__TASK DETAILS__
What you should write out is every line from the one containing "[0:00.00-0:00.50]" to the end of the data, exactly and with nothing else.

--- LISTED RECORDS ---

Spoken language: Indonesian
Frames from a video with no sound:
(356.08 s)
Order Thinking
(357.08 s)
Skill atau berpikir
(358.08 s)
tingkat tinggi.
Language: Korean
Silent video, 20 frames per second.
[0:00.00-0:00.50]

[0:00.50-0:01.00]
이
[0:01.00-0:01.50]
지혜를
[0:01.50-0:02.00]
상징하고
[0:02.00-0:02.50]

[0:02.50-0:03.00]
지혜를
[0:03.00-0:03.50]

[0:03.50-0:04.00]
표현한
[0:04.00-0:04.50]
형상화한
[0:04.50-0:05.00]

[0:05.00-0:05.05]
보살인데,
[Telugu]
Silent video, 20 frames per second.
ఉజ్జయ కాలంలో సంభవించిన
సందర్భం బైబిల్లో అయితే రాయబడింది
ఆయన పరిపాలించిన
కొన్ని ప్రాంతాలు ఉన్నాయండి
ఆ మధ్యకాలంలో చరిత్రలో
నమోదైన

---

__ANSWER BOX__
[0:00.00-0:00.50]

[0:00.50-0:01.00]
이
[0:01.00-0:01.50]
지혜를
[0:01.50-0:02.00]
상징하고
[0:02.00-0:02.50]

[0:02.50-0:03.00]
지혜를
[0:03.00-0:03.50]

[0:03.50-0:04.00]
표현한
[0:04.00-0:04.50]
형상화한
[0:04.50-0:05.00]

[0:05.00-0:05.05]
보살인데,
[Telugu]
Silent video, 20 frames per second.
ఉజ్జయ కాలంలో సంభవించిన
సందర్భం బైబిల్లో అయితే రాయబడింది
ఆయన పరిపాలించిన
కొన్ని ప్రాంతాలు ఉన్నాయండి
ఆ మధ్యకాలంలో చరిత్రలో
నమోదైన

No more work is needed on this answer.